▶ _The task_
An exact repetition of the data below, without images, is the expected answer.

(Saved data entries)
= = = =
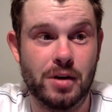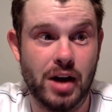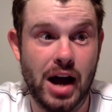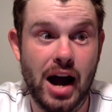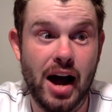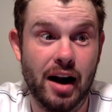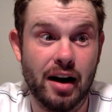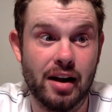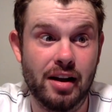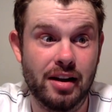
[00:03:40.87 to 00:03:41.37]

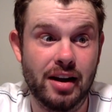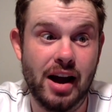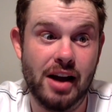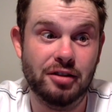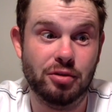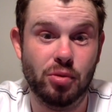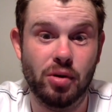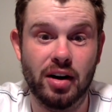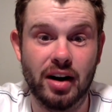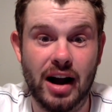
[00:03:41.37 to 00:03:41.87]
Got it. You
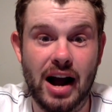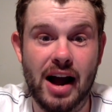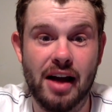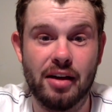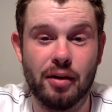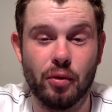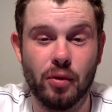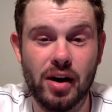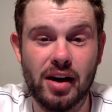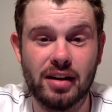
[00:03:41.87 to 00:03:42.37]
guys want a guy
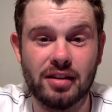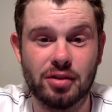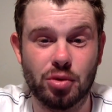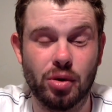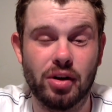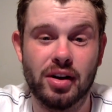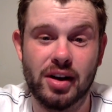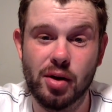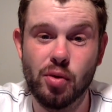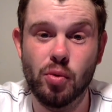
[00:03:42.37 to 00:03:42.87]
that wins?
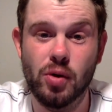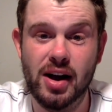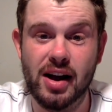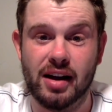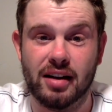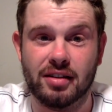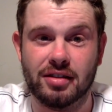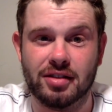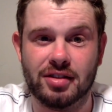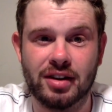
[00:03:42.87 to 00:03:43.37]
Well, he
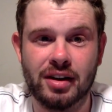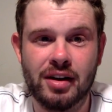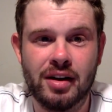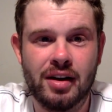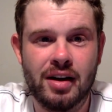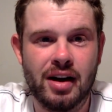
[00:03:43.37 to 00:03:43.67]
wins.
= = = =
▶ _Your response_
[00:03:40.87 to 00:03:41.37]

[00:03:41.37 to 00:03:41.87]
Got it. You
[00:03:41.87 to 00:03:42.37]
guys want a guy
[00:03:42.37 to 00:03:42.87]
that wins?
[00:03:42.87 to 00:03:43.37]
Well, he
[00:03:43.37 to 00:03:43.67]
wins.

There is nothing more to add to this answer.